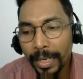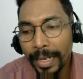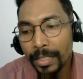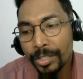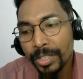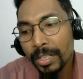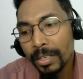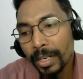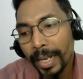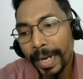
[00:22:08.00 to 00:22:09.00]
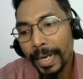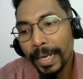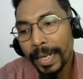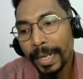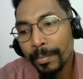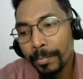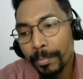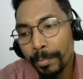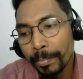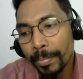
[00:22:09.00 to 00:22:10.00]
liter atm
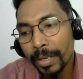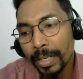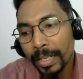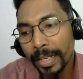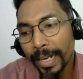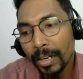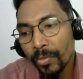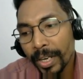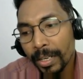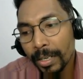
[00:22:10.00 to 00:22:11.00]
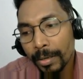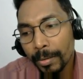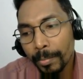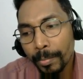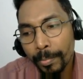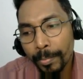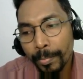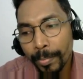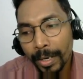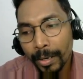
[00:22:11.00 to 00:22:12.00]
per Kelvin
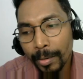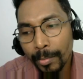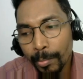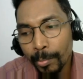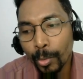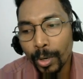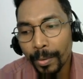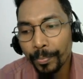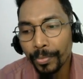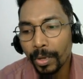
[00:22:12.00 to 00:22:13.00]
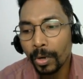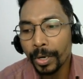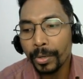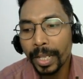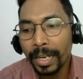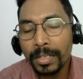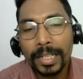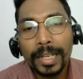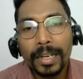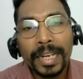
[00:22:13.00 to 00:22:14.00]
per mole. Or you can
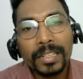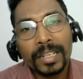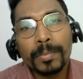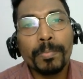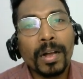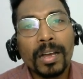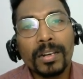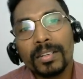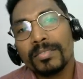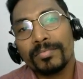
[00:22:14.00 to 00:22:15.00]
say liter bar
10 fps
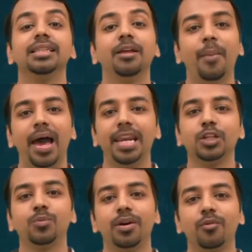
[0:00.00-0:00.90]
The
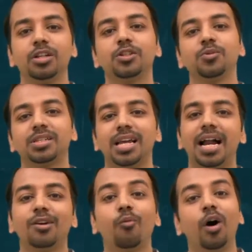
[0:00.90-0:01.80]
management wants to
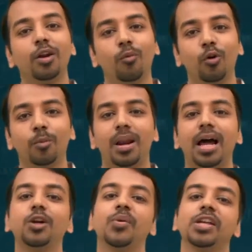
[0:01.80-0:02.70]
start one more
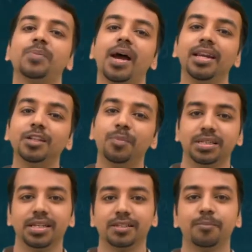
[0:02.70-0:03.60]
plant to expand its
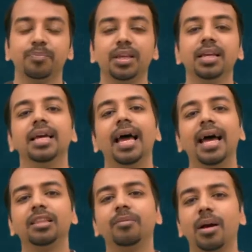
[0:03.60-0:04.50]
business.
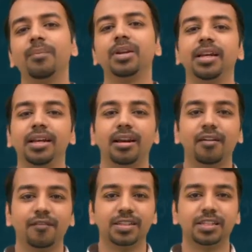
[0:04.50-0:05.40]
And the company did a
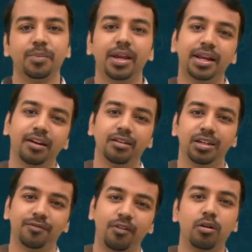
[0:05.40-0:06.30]
rough estimate and
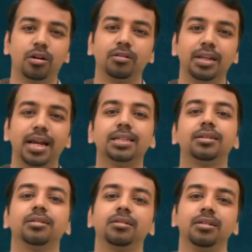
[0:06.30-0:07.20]
it found out
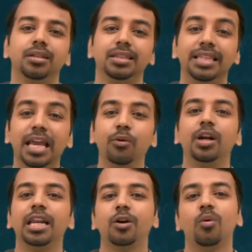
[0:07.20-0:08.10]
that they
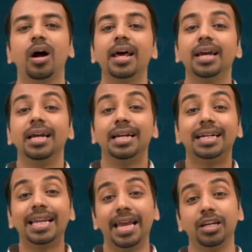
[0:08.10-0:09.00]
would require
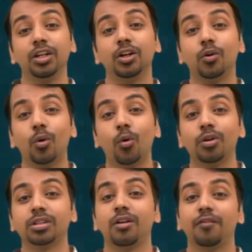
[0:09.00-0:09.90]
10
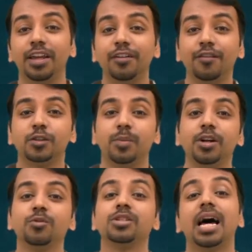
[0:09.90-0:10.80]
crores of investment
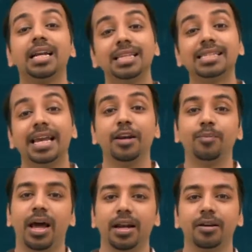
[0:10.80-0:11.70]
to start the second
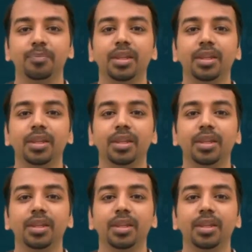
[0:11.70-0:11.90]
plant.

> **Exercise aim**: Each line from the one holding "[00:22:13.00 to 00:22:14.00]" through the last line of the records above must be duplicated exactly, and pictures must not be.

> **Solution**:
[00:22:13.00 to 00:22:14.00]
per mole. Or you can
[00:22:14.00 to 00:22:15.00]
say liter bar
10 fps
[0:00.00-0:00.90]
The
[0:00.90-0:01.80]
management wants to
[0:01.80-0:02.70]
start one more
[0:02.70-0:03.60]
plant to expand its
[0:03.60-0:04.50]
business.
[0:04.50-0:05.40]
And the company did a
[0:05.40-0:06.30]
rough estimate and
[0:06.30-0:07.20]
it found out
[0:07.20-0:08.10]
that they
[0:08.10-0:09.00]
would require
[0:09.00-0:09.90]
10
[0:09.90-0:10.80]
crores of investment
[0:10.80-0:11.70]
to start the second
[0:11.70-0:11.90]
plant.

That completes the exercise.